[[ Information supplied open ]]
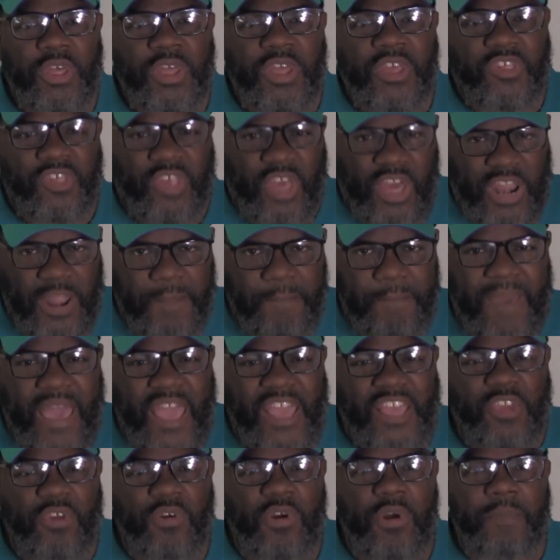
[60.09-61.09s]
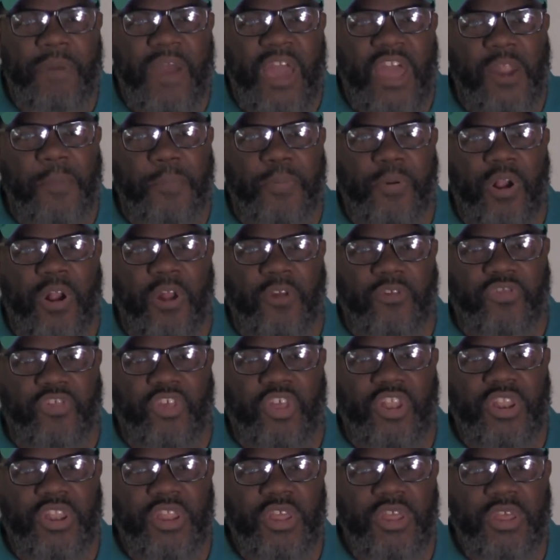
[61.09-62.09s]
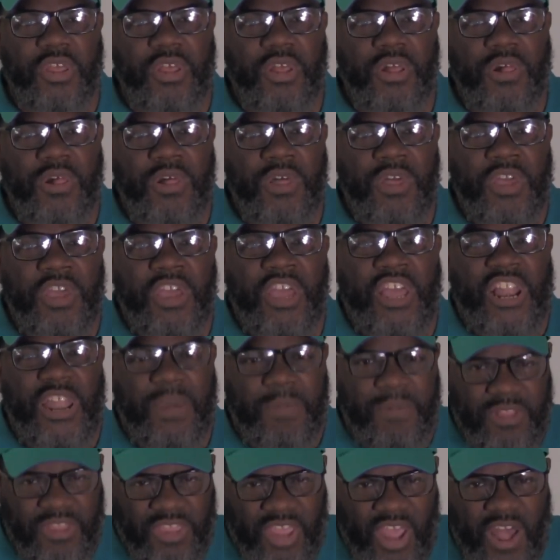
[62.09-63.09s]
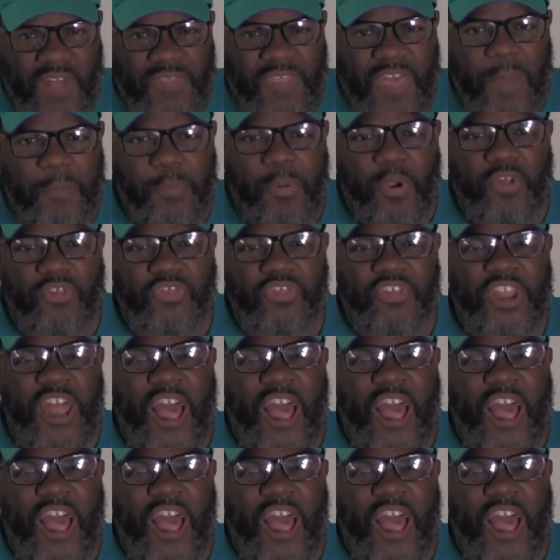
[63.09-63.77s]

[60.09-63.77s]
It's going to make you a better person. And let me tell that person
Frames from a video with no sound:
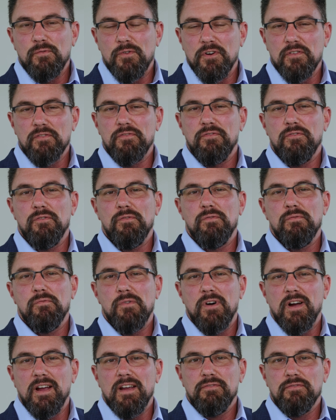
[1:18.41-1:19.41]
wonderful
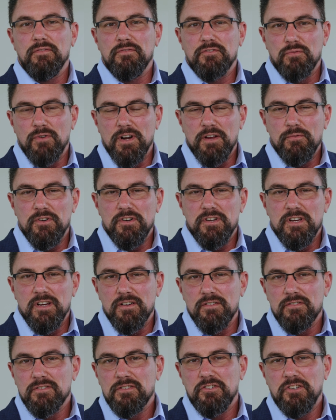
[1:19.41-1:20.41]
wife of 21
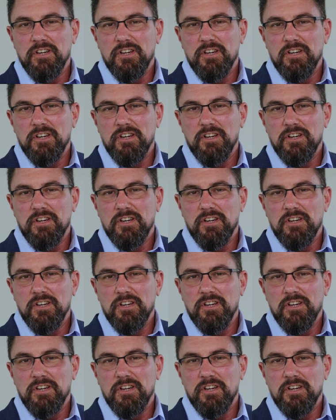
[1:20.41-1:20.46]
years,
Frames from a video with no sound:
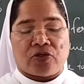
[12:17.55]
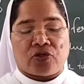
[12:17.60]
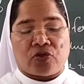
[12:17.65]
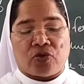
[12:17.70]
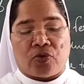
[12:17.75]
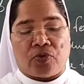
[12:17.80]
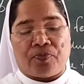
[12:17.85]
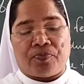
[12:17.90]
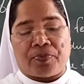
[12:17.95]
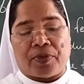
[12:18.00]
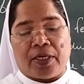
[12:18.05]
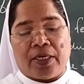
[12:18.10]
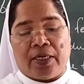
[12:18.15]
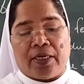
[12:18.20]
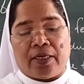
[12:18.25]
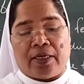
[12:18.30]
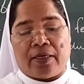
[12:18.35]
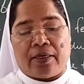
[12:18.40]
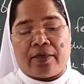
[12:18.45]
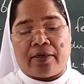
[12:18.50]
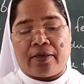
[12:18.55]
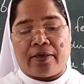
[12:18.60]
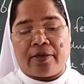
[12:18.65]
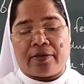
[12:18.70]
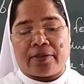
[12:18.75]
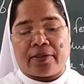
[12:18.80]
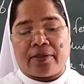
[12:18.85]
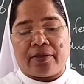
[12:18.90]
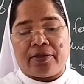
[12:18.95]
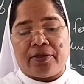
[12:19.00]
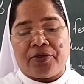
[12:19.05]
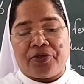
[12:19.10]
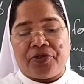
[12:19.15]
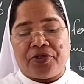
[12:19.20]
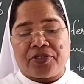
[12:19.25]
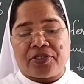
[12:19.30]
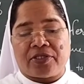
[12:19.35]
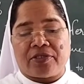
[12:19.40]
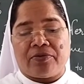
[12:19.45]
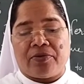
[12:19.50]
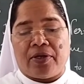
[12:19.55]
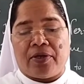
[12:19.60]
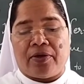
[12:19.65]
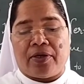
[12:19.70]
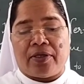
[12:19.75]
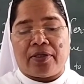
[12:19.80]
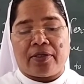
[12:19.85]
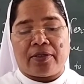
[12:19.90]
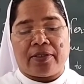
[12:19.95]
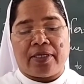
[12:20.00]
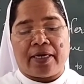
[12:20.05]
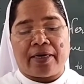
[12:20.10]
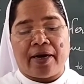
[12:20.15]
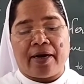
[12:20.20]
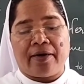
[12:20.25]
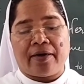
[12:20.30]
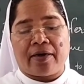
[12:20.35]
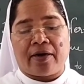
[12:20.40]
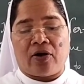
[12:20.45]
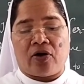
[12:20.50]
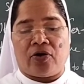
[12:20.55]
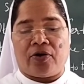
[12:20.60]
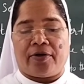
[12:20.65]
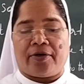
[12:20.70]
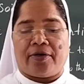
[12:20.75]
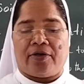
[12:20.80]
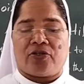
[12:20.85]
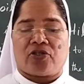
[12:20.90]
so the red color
[[ Information supplied closed ]]
● Task details
With the pictures removed, print the entries above exactly.

● Result of the task
[60.09-61.09s]
[61.09-62.09s]
[62.09-63.09s]
[63.09-63.77s]

[60.09-63.77s]
It's going to make you a better person. And let me tell that person
Frames from a video with no sound:
[1:18.41-1:19.41]
wonderful
[1:19.41-1:20.41]
wife of 21
[1:20.41-1:20.46]
years,
Frames from a video with no sound:
[12:17.55]
[12:17.60]
[12:17.65]
[12:17.70]
[12:17.75]
[12:17.80]
[12:17.85]
[12:17.90]
[12:17.95]
[12:18.00]
[12:18.05]
[12:18.10]
[12:18.15]
[12:18.20]
[12:18.25]
[12:18.30]
[12:18.35]
[12:18.40]
[12:18.45]
[12:18.50]
[12:18.55]
[12:18.60]
[12:18.65]
[12:18.70]
[12:18.75]
[12:18.80]
[12:18.85]
[12:18.90]
[12:18.95]
[12:19.00]
[12:19.05]
[12:19.10]
[12:19.15]
[12:19.20]
[12:19.25]
[12:19.30]
[12:19.35]
[12:19.40]
[12:19.45]
[12:19.50]
[12:19.55]
[12:19.60]
[12:19.65]
[12:19.70]
[12:19.75]
[12:19.80]
[12:19.85]
[12:19.90]
[12:19.95]
[12:20.00]
[12:20.05]
[12:20.10]
[12:20.15]
[12:20.20]
[12:20.25]
[12:20.30]
[12:20.35]
[12:20.40]
[12:20.45]
[12:20.50]
[12:20.55]
[12:20.60]
[12:20.65]
[12:20.70]
[12:20.75]
[12:20.80]
[12:20.85]
[12:20.90]
so the red color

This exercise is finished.